Младший молча расстроился, что ему не довелось застать этого времени.
— Это все прекрасно, — сказал средний, — все мы были в Аркадии, но теперь у нас другие заботы. В мир пришла проза. Художественная. И принесла с собой печаль, именуемую в дальнейшем творческими поисками. Вопрос прежний: что делать с текстом?
— Это как в зоопарке, — сказал младший, глядя на клочковатую груду текстов, набранных за день с миру по нитке. — Захочешь на тигров посмотреть, так все обойдешь. Тут тебе и жирафы, и лемуры, и мужик свирепый с гелиевыми шариками. Пахнет стойлом, и все фотографируются на фоне густых решеток. А тигров отыщешь только на обратной дороге, у самого выхода, когда и сам уже наломаешься, так что ничего не надо, и они накушались и спят хребтом к зрителю.
— Какой в тебе, Саня, пропал действительный член команды Кусто, — оценил средний. — Десять лет с ластоногими. А теперь, коллеги, за вычетом эпических сравнений, чем вы еще способны потрафить обществу?
— Ну, ты тоже, Вась, шерсть не надирай, — внушительно сказал старший. — Кто перед тобой провинился? Наша общая была идея, и все делаем, что можем.
— Кислое дело, значит, — подвел итоги средний. — Пройдет девица — пригорюнится. А пройдут фрейдисты — салют роману. М-да. Фрейдисты, эти отзывчивые люди, они, конечно, уж если пройдут, то уж пройдут…
Он хлопнул ладонью по столу и промолвил:
— У меня есть намерение сходить к нашему автору. Пусть, как говорят у Ивана Петровича, внесет свою большую лепту. Это, в конце концов, в его моральных обязанностях.
Соавторы разом посмотрели на него.
— Вася, — тревожно сказал младший. — Мы же ради чего это все затевали… У нас же был план такой, что…
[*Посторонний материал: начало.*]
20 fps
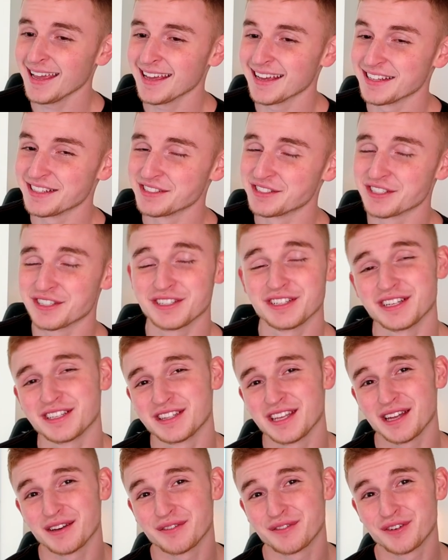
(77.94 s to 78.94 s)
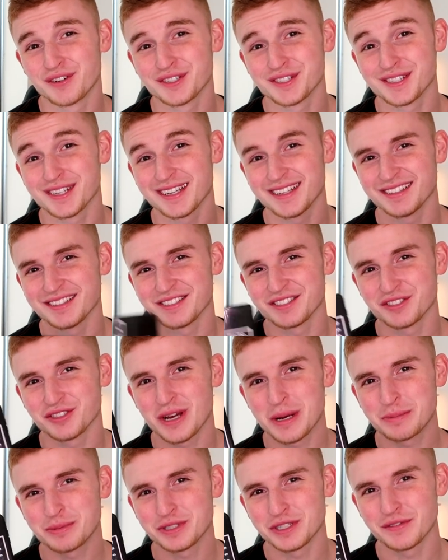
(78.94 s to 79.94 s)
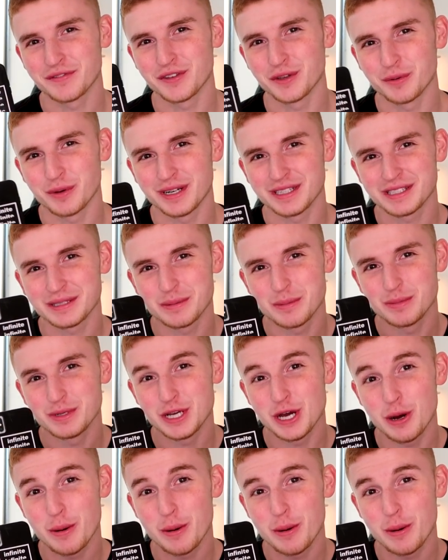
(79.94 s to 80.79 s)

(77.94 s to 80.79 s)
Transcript: And click that first link in the description if you want someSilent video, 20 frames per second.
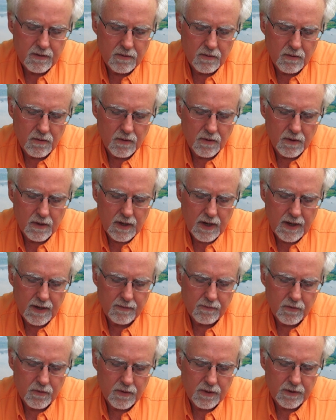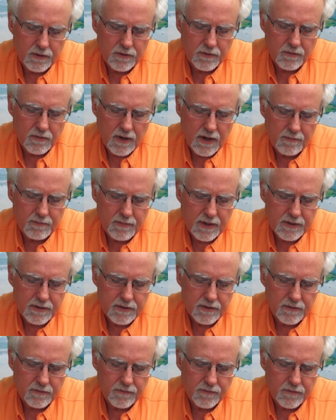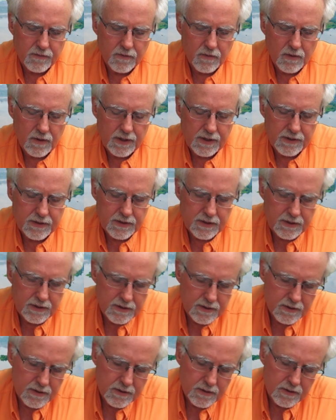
or I'm going to drive myself crazy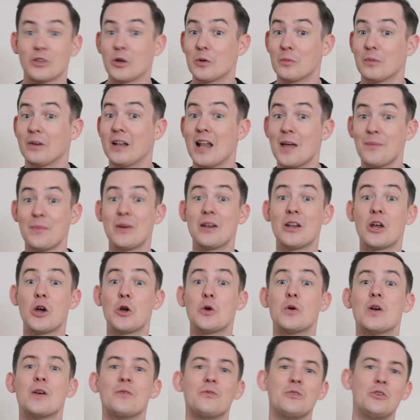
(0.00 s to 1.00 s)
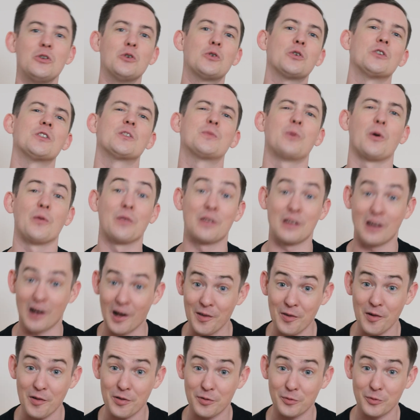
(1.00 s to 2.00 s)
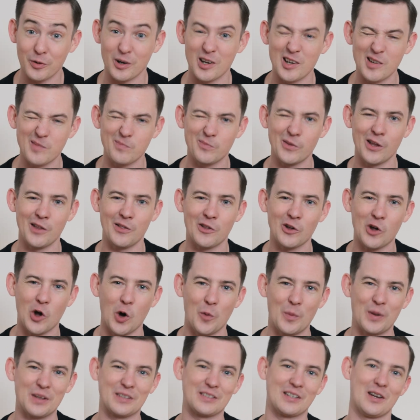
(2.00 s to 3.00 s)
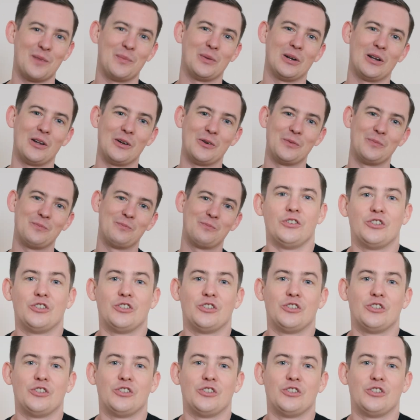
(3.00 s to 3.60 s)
So let me know if you can spot the other three in the comments down below.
Средний повернулся к нему с очень злым выражением.
— Я помню, — сказал он. — У меня, Саня, вообще чудесная память. Я даже помню, кто обещал вчера после ужина вымыть посуду, которую вымыл не он.
Младший только тут вспомнил и сконфузился.
— Василь, — суетливо сказал старший, — ну, ты в самом деле, что ж это тогда будет… тогда для чего мы старались… мы же надеялись, Василь…
— Хватит уж, — отчужденно сказал на это средний. — Отшумели свое хризантемы в саду. Смотрите проще на вещи. Проще и трезвее. Я скоро.
И он вышел, а два сантехника остались подавленно смотреть на телевизор, словно от него могла выйти польза.
Он поднялся на девятый этаж и позвонил в дверь.
— Кто там? — спросили его.
Средний сантехник подумал, что этот вопрос мог бы быть хорошим аргументом в споре о всемогуществе автора, но сейчас эта мысль казалась ему праздной. Он назвался.
— Чем обязан? — холодно спросили его, и он понял, что автор не забыл неприязни, выказанной им при первом появлении на литературной сцене.
— Откройте, пожалуйста, — сдержанно сказал сантехник. — У нас дело к вам.
Замок щелкнул, стало видно глаз и бороду автора, но дверь осталась на цепочке.
— Какое именно?
— Может, пустите в дом? — спросил сантехник. — Что ж мы будем через дверь, все-таки цивилизованные люди…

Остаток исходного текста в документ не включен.